ふと横を見ると、宗方さんも少し顔色が悪くなっている。たぶん乗り物酔いしない人には分からないだろうけど、苦手な人は本当にすぐ気持ち悪くなったりするのだ。
「大丈夫?」
俺は宗方さんに声を掛けた。
「うん、ありがとう。まだ大丈夫よ」
そう言って笑うが、さっきの笑顔とは違った。
「宗方さんって、休みの日とか何してるの?」
「えっ?」
急に俺が質問したので、宗方さんは驚いたようだ。
「あ、いや、気を紛らわした方が酔わないかと思って」
「そ、そうよね……」
「私は音楽を聴いてる時が多いかな。歌うのも好きでカラオケもよく行くよ」
「俺も同じ。音楽が好きでカラオケも好きだよ。でも、高校に入ってまだ一緒に行く友達がいなくてね」
偶然にも趣味が同じで嬉しくなった。
「私も。最近カラオケに行ってないなあ……」
「じゃあ、ここでカラオケしようか」
「ええっ、ここで? どうやって?」
「俺、口イントロ得意なんだよ。最近の歌なら結構出来るよ。自分達に聞こえるぐらいの声で歌ったらどうかな」
俺の特技がこんな場所で活かされるとは思わなかった。
「やってみようか。乗り物酔いも忘れられるかも知れないしね」
「じゃあ、何か曲を言ってみて」
「髭男のノーダウトとか出来る?」
「それ得意! じゃあいくよ。チャラチャラチャラチャラダッダー チャラララン……」
「凄い! 上手いね!」
「だろ? もう一度やるから歌ってね」
こうして、俺達は小声で歌いながら口イントロのカラオケを続けた。熱中してたので、乗り物酔いも気にならずに、到着まで楽しく過ごせた。

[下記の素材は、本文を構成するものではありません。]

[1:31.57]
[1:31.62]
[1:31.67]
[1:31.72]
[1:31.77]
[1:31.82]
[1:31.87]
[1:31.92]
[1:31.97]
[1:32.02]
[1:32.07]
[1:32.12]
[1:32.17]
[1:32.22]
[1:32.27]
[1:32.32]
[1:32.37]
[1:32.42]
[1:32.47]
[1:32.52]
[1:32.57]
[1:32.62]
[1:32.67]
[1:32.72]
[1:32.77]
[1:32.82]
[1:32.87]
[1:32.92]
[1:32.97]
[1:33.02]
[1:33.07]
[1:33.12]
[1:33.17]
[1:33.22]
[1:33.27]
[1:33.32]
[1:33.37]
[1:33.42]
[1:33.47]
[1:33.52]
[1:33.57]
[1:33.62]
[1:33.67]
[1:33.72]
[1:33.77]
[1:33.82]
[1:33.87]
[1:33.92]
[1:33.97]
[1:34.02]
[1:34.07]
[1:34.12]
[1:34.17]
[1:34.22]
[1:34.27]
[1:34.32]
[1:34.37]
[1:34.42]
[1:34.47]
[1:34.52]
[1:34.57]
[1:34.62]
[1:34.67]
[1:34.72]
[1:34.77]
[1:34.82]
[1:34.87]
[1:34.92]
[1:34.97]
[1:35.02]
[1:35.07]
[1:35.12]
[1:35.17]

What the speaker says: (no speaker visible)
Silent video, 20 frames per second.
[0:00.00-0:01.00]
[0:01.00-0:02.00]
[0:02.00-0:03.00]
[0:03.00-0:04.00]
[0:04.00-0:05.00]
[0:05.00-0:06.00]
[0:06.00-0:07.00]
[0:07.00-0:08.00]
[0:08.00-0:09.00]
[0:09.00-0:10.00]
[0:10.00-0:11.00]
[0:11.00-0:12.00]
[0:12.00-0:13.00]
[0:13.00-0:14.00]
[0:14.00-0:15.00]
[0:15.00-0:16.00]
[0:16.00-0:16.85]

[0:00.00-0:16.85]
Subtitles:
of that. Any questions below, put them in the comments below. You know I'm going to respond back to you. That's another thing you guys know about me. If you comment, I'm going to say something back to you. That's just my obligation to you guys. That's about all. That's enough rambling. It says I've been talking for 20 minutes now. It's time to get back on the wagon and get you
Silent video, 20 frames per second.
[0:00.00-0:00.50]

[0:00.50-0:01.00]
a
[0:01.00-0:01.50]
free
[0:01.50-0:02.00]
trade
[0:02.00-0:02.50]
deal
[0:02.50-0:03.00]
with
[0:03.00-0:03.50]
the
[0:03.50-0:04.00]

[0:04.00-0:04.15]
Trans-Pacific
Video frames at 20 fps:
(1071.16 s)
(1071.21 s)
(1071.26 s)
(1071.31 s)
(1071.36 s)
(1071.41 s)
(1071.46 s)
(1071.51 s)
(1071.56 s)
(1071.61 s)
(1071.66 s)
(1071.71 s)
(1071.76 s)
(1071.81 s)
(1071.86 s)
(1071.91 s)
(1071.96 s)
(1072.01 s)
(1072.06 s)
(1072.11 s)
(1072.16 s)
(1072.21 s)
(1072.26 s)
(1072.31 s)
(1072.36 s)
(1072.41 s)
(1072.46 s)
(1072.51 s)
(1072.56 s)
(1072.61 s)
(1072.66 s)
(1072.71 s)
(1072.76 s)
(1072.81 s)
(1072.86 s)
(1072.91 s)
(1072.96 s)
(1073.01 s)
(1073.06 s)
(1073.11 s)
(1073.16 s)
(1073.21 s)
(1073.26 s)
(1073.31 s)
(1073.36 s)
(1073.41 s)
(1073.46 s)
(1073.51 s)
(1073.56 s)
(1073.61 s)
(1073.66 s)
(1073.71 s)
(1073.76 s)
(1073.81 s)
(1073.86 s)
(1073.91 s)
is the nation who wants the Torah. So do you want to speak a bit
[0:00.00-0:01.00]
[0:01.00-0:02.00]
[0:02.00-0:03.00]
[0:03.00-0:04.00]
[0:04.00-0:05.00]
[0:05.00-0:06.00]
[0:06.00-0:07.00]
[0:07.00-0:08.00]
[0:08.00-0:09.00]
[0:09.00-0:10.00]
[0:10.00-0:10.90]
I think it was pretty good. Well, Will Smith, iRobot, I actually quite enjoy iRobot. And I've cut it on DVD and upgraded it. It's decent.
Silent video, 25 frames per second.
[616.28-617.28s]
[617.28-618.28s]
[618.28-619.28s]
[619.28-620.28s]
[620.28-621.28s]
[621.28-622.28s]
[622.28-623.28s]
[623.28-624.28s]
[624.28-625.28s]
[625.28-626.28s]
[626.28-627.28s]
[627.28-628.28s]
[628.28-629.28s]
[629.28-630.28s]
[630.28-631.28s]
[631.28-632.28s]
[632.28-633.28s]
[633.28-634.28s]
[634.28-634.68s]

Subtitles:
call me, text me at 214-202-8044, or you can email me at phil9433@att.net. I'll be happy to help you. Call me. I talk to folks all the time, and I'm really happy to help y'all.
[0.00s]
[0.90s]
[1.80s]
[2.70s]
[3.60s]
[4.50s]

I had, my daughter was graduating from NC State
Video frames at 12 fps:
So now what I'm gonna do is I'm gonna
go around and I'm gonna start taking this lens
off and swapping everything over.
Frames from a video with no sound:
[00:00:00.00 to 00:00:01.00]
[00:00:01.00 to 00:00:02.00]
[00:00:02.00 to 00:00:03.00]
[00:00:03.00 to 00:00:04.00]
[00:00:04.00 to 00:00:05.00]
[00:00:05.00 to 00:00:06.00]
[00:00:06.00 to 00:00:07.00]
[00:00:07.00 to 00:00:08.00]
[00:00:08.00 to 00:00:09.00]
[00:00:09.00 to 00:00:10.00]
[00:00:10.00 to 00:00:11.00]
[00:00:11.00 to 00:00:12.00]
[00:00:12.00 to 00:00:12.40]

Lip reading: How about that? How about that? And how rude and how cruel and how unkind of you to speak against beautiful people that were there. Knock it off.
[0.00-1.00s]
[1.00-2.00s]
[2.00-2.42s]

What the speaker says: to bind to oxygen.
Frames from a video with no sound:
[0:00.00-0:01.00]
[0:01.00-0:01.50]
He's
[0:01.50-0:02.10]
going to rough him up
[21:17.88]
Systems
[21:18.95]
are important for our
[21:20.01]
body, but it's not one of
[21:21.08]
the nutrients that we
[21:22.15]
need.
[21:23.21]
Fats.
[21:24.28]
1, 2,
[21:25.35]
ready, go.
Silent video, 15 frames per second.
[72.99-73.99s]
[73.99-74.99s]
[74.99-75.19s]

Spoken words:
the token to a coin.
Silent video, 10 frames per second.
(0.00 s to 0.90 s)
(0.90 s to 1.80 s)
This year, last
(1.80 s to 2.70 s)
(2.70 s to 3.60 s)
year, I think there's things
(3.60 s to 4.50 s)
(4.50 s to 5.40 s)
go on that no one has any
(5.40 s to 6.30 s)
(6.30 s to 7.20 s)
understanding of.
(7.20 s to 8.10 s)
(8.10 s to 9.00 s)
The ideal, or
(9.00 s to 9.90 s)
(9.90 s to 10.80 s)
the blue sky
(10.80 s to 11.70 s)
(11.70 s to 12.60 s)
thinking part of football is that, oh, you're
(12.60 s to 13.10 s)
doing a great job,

「あー面白かった。乗り物酔いもしなかったし、藤堂君のお陰ね。ありがとう」
「俺も楽しかったし、乗り物酔いもしなかったし、良かったよ」
笑顔でお礼を言ってくれた宗方さんを見て、俺も嬉しかった。
「あの、良かったら、今度カラオケ行かない? 宗方さんが大きな声で歌うの見てみたいんだ」
「うん、私も藤堂君と行きたいと思ってたの。あっ、その前に帰りも口イントロお願いします」
「もちろん。喜んで!」
憂鬱だった観光バスだったが、凄く楽しくなった。これからの高校生活も楽しくなるだろう予感がした。